NTPC, which has announced phasing out of 11,000 MW of old and polluting power units, will explore similar acquisitions of other states’ loss-making power generation businesses to turn around, a central government official and a company executive said, both on the condition of anonymity.
The deal will lower Rajasthan Rajya Vidyut Utpadan Nigam Ltd’s (RVUN) power generation cost through financial restructuring and improvements in plant operations, which in turn, will lower the power purchase cost of state distribution firm Rajasthan Urja Vikas Nigam Ltd (RUVNL) by 33 paise and power tariff to consumers by five paise, according to details of a presentation made by NTPC on the deal and reviewed by Mint. Power tariff to the consumer is expected to be cut from Rs3.89 a unit now to Rs3.84 after the transaction is completed. Union power minister Piyush Goyal had said earlier the deal will help improve efficiency in power generation from the Chhabra power plants and result in lower tariff for consumers.

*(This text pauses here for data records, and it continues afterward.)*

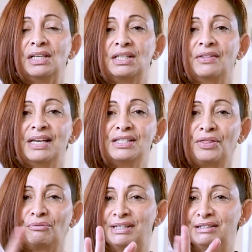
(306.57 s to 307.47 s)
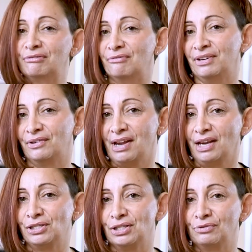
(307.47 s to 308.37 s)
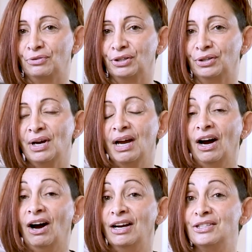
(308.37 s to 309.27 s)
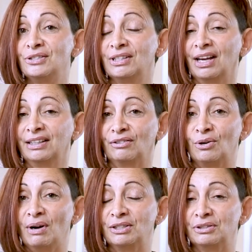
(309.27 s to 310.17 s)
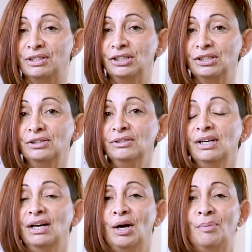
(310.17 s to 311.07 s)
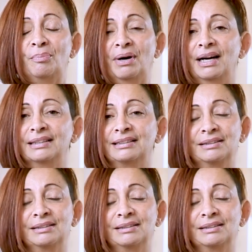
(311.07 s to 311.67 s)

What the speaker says: So there's 3 different variations for you. I do like it quite traditional, butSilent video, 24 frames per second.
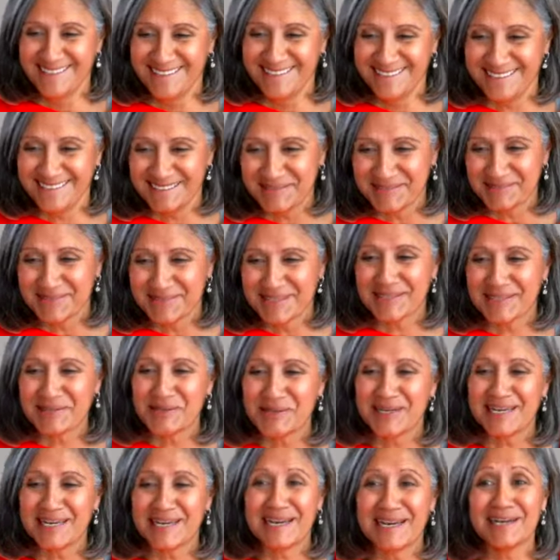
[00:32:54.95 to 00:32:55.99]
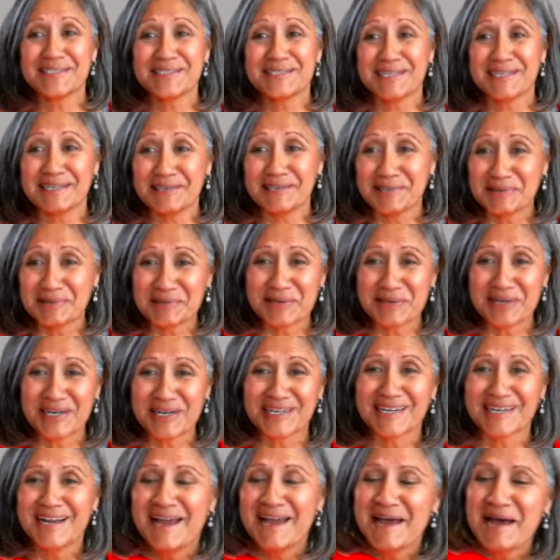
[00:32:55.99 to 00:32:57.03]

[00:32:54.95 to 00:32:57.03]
And I'm like, okay, how's that going to work?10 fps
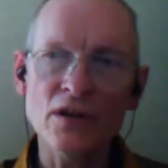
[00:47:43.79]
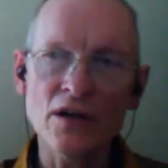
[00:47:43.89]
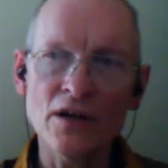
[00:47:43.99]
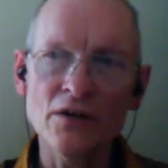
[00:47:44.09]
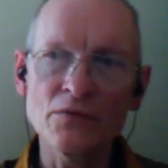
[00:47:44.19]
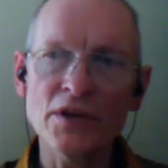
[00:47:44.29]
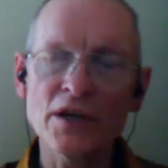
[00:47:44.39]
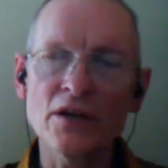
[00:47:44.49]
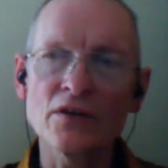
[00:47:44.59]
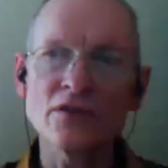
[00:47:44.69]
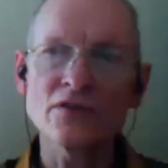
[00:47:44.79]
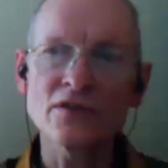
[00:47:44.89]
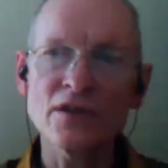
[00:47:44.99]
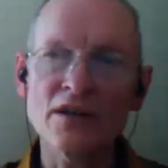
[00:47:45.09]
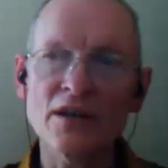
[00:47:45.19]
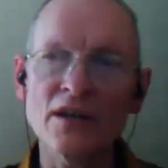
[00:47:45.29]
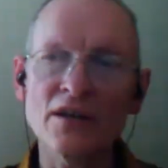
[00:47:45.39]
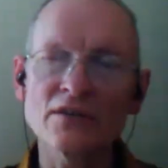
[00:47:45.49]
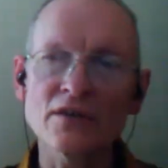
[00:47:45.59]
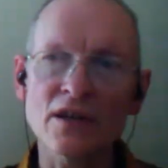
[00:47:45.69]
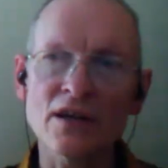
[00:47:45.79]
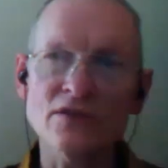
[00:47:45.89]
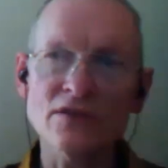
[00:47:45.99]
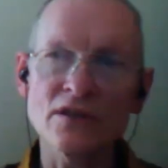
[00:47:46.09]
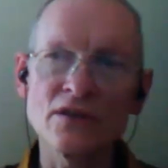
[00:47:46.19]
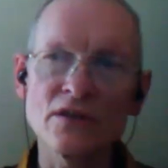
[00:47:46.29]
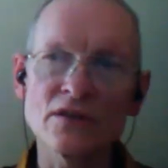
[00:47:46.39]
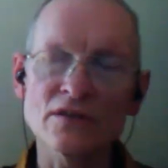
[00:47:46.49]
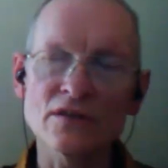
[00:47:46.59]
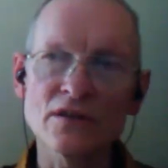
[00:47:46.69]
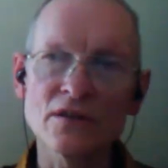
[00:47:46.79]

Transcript: calm down, and steady into that stillness.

NTPC too benefits from the deal as setting up a greenfield thermal power plant of similar capacity will cost more, while the Rajasthan government benefits from exiting a project that has been making recurrent losses partly because of the comparatively high amount of heat required to produce every unit of electricity.
NTPC will take over the first phase of the Chhabra project (1000 MW) by March 2017 and subsequently, the second stage of 1,320 MW capacity on its completion. For quick completion of the second stage, which has a revised project cost of Rs9,750 crore, NTPC will render project management services to RVUN, which is funding the project with an equity contribution of about Rs1100 crore and the remaining with debt. The power supply deals that RVUN has with state distribution firms will be transferred to NTPC.
“With this deal, the template for taking over unviable power generation assets and turning them around has been made. NTPC will explore similar acquisitions in other states,” said the government official cited above. The NTPC executive, who also spoke on condition of anonymity, confirmed the utility’s intention to explore similar deals. An email sent to NTPC remained unanswered at the time of publishing.
The government is encouraging such acquisitions to make power generation more viable and to lower distribution firms’ cost of procuring electricity, after taking many steps to improve efficiency in power and coal sectors. Those included boosting coal availability, auctioning of mines, rationalizing coal linkage to reduce fuel transportation costs and restructuring of loss making state distribution companies under the Ujjwal Discom Assurance Yojna (UDAY).
According to Sudip Sural, senior director, Crisil Ratings, one major milestone that will indicate the revival of the power sector is distribution firms eliminating the gap between their average revenue realized and the cost of power supply by the deadline set in UDAY of 2018-19. “States taking over three-fourth of the outstanding debt of utilities and reprising?? the remaining debt with state guarantee is a low-hanging fruit, which in one stroke seeks to lower this gap. The other target to watch out for is reduction in aggregate technical and commercial losses (transmission losses and losses due to power theft and billing inefficiency) on an all India basis to 15% from 25% as envisaged in UDAY,” said Sural.